Stored items from a collection
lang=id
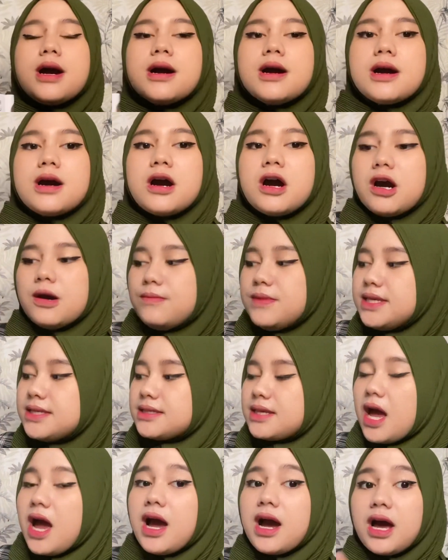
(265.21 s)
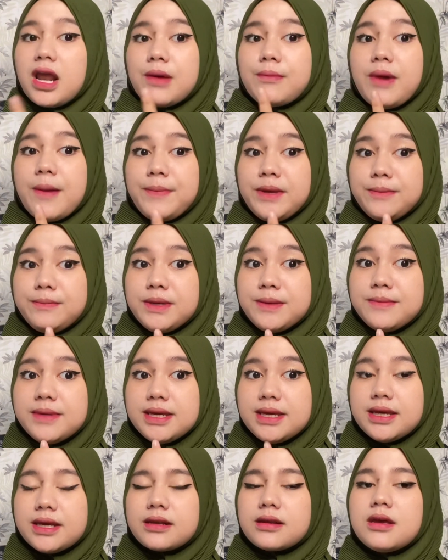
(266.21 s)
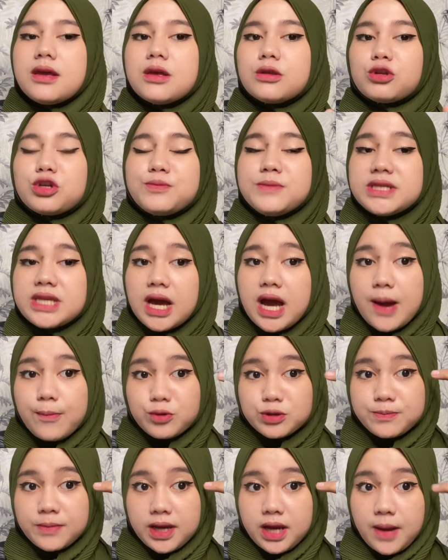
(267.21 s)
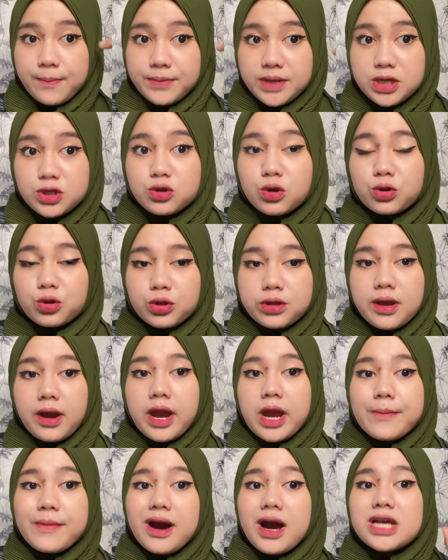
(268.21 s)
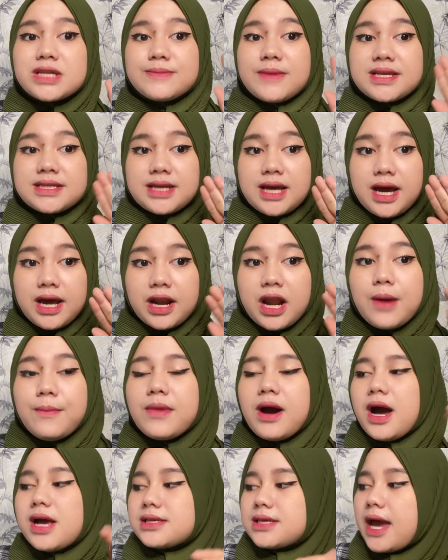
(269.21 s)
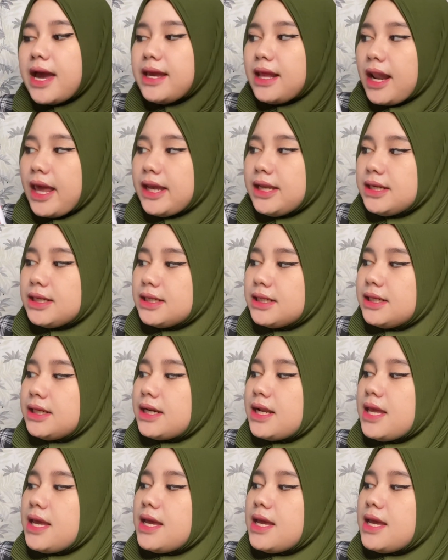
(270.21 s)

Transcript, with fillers: uh, bisa ngelembapin bibir terus bisa ngapus makeup nih contohnya kayak bekas maskara bekas eyeliner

What you need to do:
No pictures belong in the copy; output every record exactly.

Finished task:
lang=id
(265.21 s)
(266.21 s)
(267.21 s)
(268.21 s)
(269.21 s)
(270.21 s)

Transcript, with fillers: uh, bisa ngelembapin bibir terus bisa ngapus makeup nih contohnya kayak bekas maskara bekas eyeliner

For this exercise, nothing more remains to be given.